Continue to educate yourself about the range of options available. I’m not a registered financial advisor, but I would like to highlight a few options that should be widely available for any investor — either through a retail agency like Fidelity, or through your retirement plan. Some of these funds might have a slightly higher administrative cost than a low-cost S&P index fund — but still pretty minimal at .15%.
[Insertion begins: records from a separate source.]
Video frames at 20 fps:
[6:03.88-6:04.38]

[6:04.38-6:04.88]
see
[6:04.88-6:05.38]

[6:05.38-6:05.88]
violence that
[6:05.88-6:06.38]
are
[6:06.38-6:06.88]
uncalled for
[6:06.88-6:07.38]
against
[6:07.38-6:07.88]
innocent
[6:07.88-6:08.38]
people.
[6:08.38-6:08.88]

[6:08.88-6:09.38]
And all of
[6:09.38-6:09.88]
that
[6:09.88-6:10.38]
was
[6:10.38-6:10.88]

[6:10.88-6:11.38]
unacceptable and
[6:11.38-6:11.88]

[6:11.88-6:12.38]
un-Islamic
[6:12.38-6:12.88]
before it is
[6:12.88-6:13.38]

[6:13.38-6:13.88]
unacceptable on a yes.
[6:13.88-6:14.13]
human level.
  • Calvert Socially Responsible Mutual Fund or their Large Cap Index Fund performs very well and is fairly common in many large retirement portfolios
  • TIAA Responsible Fund –is a pretty rigorously examined fund
  • Walden Equity Fund — Walden screens out investments in weapons, nuclear power, alcohol and tobacco, and otherwise seeks companies with a positive record for social responsibility but holds stock in McDonalds
  • Domini Social Investment — I had the chance to meet Amy Domini herself, very thoughtful person who runs a thoughtful company that invests in high performing tech companies with beneficial impact.
  • Finally, you can look into alternatives to traditional banking like Peer To Peer (or P2P) borrowing and lending services: SoFi, Prosper, LendUp

Resources

Impact investing is an emerging field and there are thousands of people willing to give you their opinion (me included). Below are several influential resources that helped establish the field impact investing and are committed to seeing it grow.
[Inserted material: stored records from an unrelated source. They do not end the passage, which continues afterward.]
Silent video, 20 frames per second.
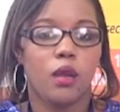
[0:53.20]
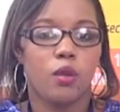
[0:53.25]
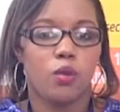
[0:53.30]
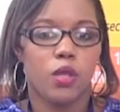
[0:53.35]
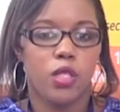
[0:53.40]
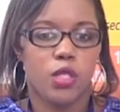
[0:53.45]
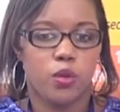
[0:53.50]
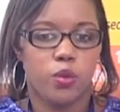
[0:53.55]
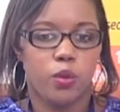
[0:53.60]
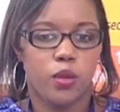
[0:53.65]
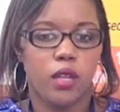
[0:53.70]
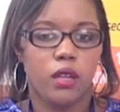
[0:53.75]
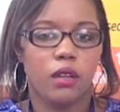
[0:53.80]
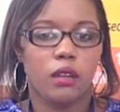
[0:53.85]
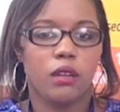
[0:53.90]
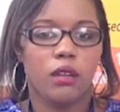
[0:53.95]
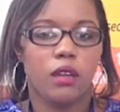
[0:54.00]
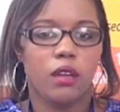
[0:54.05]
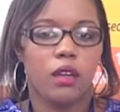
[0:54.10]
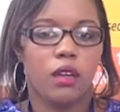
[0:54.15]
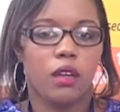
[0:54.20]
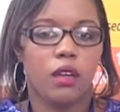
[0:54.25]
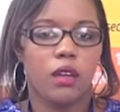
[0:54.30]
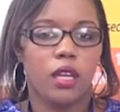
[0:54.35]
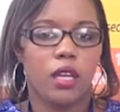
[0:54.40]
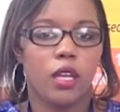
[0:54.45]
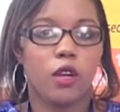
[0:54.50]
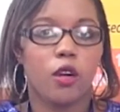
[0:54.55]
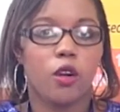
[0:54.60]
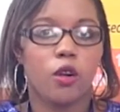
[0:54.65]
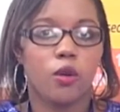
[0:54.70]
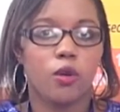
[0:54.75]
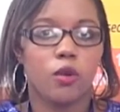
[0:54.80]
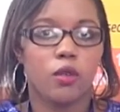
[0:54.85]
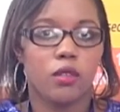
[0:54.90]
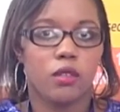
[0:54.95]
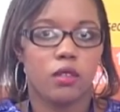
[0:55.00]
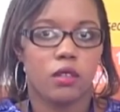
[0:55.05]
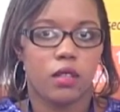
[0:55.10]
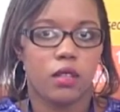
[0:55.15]
which will
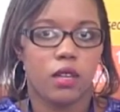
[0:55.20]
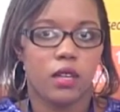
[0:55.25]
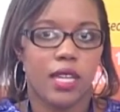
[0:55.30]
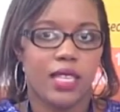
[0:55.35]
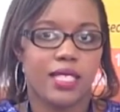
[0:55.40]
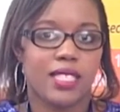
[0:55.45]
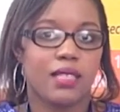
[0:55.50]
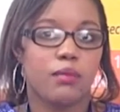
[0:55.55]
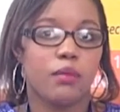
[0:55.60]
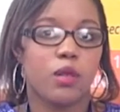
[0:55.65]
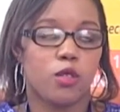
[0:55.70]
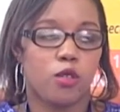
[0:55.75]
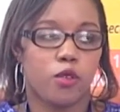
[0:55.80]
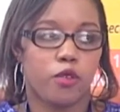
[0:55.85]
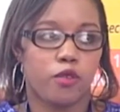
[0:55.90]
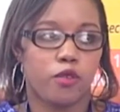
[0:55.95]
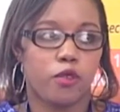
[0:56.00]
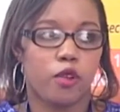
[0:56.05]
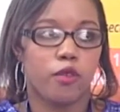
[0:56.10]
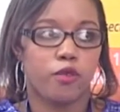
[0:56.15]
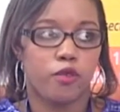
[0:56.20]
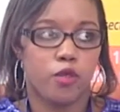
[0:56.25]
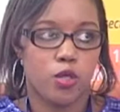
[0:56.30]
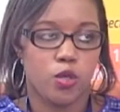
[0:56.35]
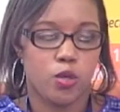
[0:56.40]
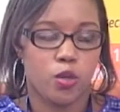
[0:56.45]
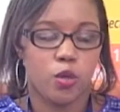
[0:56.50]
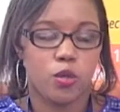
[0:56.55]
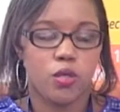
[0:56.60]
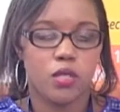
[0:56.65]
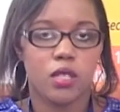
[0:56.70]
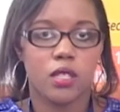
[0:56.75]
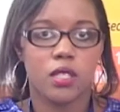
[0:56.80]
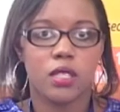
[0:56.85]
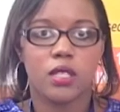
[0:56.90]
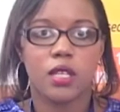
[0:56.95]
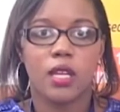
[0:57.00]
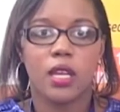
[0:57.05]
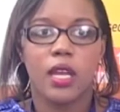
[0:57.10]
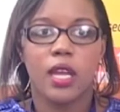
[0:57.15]
include an estimate of
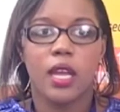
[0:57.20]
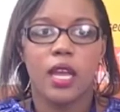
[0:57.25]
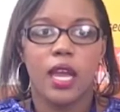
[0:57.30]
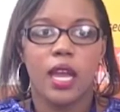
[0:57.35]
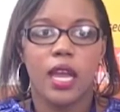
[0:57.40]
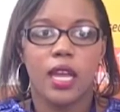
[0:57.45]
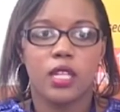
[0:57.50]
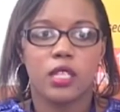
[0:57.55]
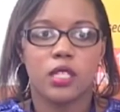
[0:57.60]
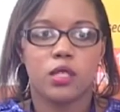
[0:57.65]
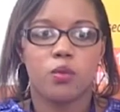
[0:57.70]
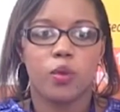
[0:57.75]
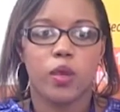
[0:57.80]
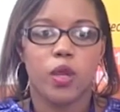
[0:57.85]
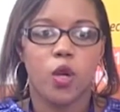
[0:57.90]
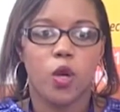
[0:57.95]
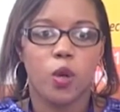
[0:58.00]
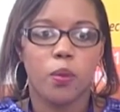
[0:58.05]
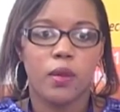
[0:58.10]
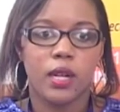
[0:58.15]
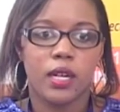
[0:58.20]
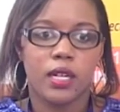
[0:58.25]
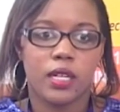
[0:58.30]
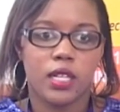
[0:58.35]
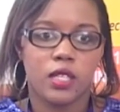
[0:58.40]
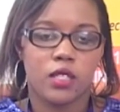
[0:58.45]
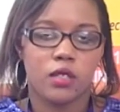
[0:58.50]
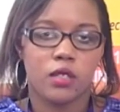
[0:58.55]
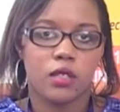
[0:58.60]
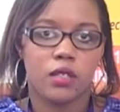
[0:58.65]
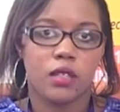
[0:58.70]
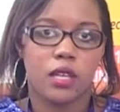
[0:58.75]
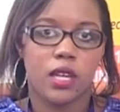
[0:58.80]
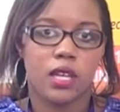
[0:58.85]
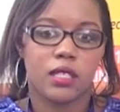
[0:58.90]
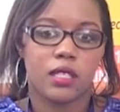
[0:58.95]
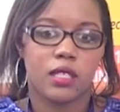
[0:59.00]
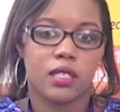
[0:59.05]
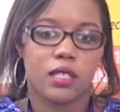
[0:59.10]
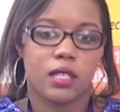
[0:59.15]
resources, and we hope that as
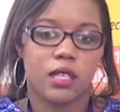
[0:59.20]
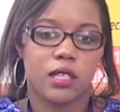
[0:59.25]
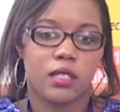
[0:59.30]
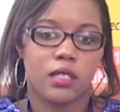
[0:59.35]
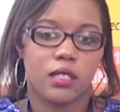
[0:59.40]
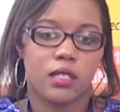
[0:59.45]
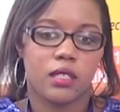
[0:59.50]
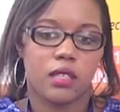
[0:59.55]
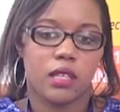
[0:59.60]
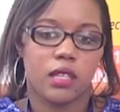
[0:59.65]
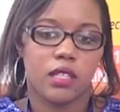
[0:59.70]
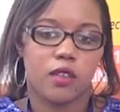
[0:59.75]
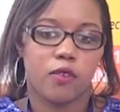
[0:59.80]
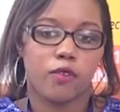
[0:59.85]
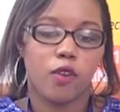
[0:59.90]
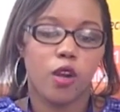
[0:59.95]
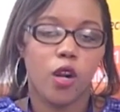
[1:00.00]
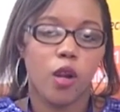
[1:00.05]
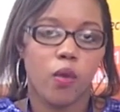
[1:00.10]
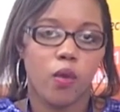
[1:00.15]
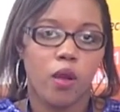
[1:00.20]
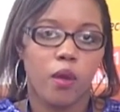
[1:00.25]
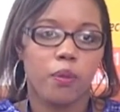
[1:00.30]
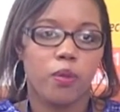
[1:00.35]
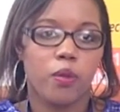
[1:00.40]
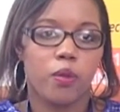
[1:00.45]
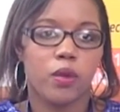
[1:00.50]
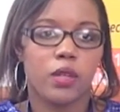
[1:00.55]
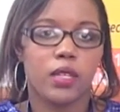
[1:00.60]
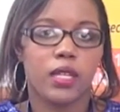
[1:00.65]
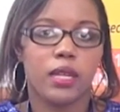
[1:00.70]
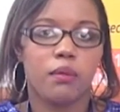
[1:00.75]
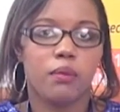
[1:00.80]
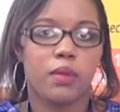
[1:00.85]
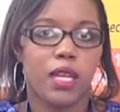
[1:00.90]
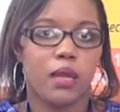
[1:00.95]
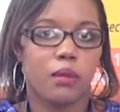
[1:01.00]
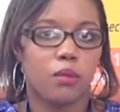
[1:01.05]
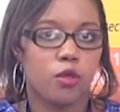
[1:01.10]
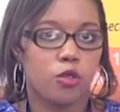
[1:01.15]
a follow-up, we'll then
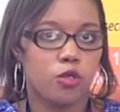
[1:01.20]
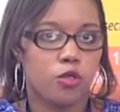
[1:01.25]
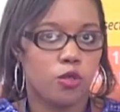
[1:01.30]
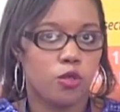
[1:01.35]
be able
  • Global Impact Investing Network — GIIN: They are paving the road with their tools and literature to formalize the impact investing space. They also run ImpactBase: Cruchbase for impact.
  • FB Heron Foundation: Has committed to going “all in” with their endowment and is leading the way in innovation of how philanthropies can be catalysts in the new economy.
“All of our financial assets must be our mission” -Clara Miller, FB Heron Foundation
  • Sonen Capital: The founder, Raul Pomares, literally wrote the book on Impact Investing. @SonenCapital
  • Resource Generation: RG organizes young people with wealth to leverage their privilege for social change.
  • Impact Investing Podcast: A new podcast from a young guy on the east coast that interviews the leaders in the impact investing space.
  • Impact Alpha (David Bank): A intelligent group of business media professionals that understand the importance of critical thought. They have an insightful slant regarding impact investing news and they operate ImpactSpace (mentioned above).
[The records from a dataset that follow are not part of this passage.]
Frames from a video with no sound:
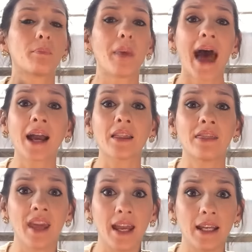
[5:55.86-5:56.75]

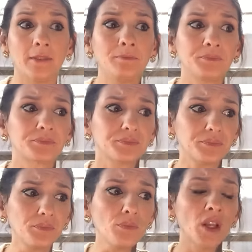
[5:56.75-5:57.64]
back then,
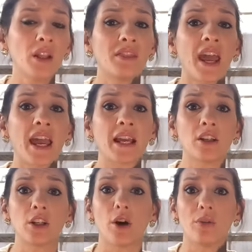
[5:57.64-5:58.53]
they,
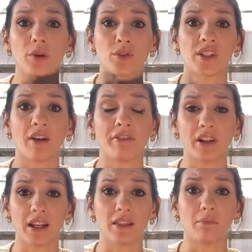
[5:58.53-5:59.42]
you know, there was
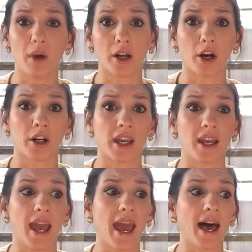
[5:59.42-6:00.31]
definitely the
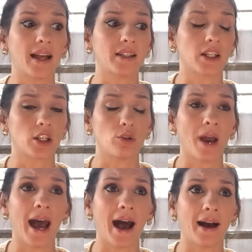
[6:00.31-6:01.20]
monarchy, and you
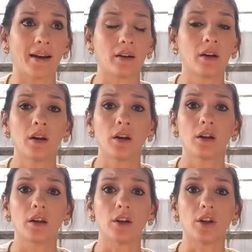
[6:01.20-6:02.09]
had,
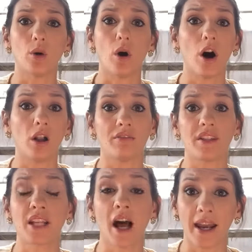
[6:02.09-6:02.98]
you know, all of
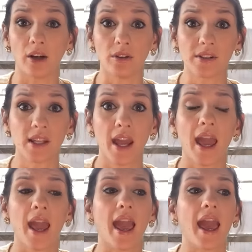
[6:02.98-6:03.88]
the titles.
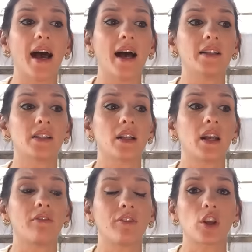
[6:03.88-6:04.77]
And
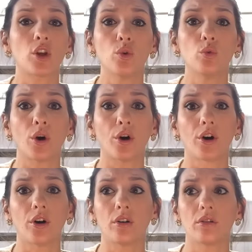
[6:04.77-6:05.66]
if you
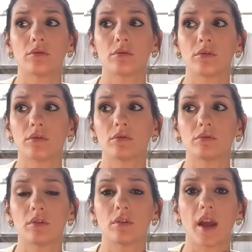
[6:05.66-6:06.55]
were
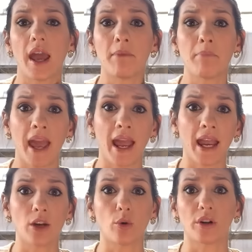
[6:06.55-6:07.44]
a
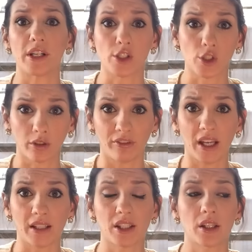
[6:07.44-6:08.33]
maid or a
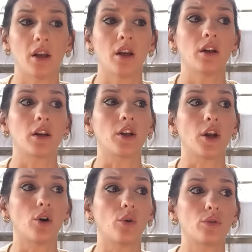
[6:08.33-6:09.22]
servant, you
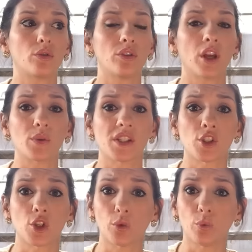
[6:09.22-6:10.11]
know, there was a
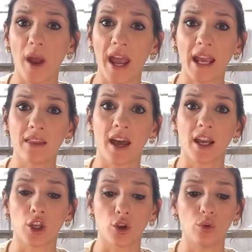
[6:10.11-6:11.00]
certain way
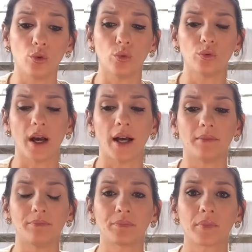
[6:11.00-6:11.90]
that you
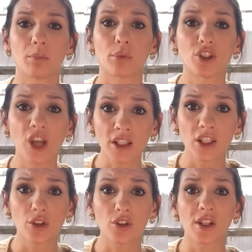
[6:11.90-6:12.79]
um,
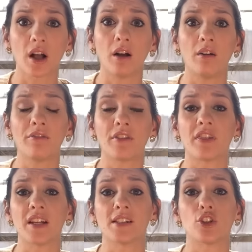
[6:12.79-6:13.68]
projected yourself, the
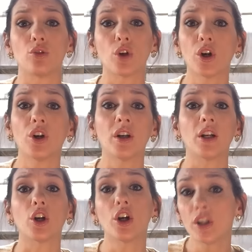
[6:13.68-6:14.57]
things that you could
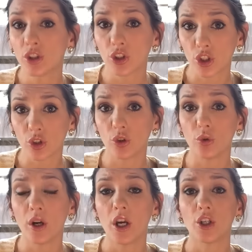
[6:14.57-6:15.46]
and couldn't
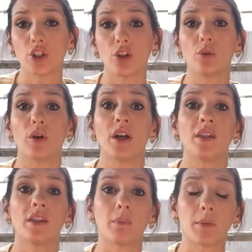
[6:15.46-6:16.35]
do to
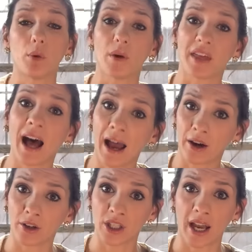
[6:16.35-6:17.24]
the people with a
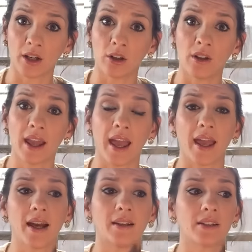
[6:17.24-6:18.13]
higher title.
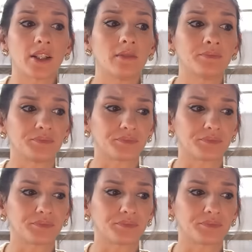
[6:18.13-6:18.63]
And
And here are some good people to follow on social media:

  • Fran Seegull, @franseegul, Chief Investment Officer and Managing Director, ImpactAssets, @IAimpactassets. Fran is a fresh voice of critical thought and innovation in the world of Impact investing.
  • Matthew Weatherley-White, deconstructs & reconstructs impact investing on a very amiable level. He works with some of the wealthiest family firms in America and pushes them to make bold changes in the investment of their resources.
  • Margot Seigel and Kate Poole: Two millennial’s voices on impact investing and the social implications of businesses. They are both from Regenerative Finance, an organization that looks critically of the role of money in our society.
  • Jed Emerson: The founding CEO of Larkin Street Youth and a pioneer in the Impact Investing community. Termed the phrase “Blended Value” as a descriptor for practices that create both financial and impactful returns
“Capitalism can do better” — Matthew Weatherly-White

Putting together the right investing strategy that is aligned with your values is a long-term process. Impact investing can become a fruitful journey that helps you understand what is truly important to you and so that you can create for your future. However there is a alternative investment you can make right away: with your own time and energy. Volunteering for worthy organizations makes you a better citizen today, and a more informed and conscious investor tomorrow. It exposes us to communities that may be very different from our own. We then begin to develop empathy, compassion and a more complex understanding of the issues of our world. Being of service helps us become truly invested in the issues of our world and this helps us re-focus on what is truly important.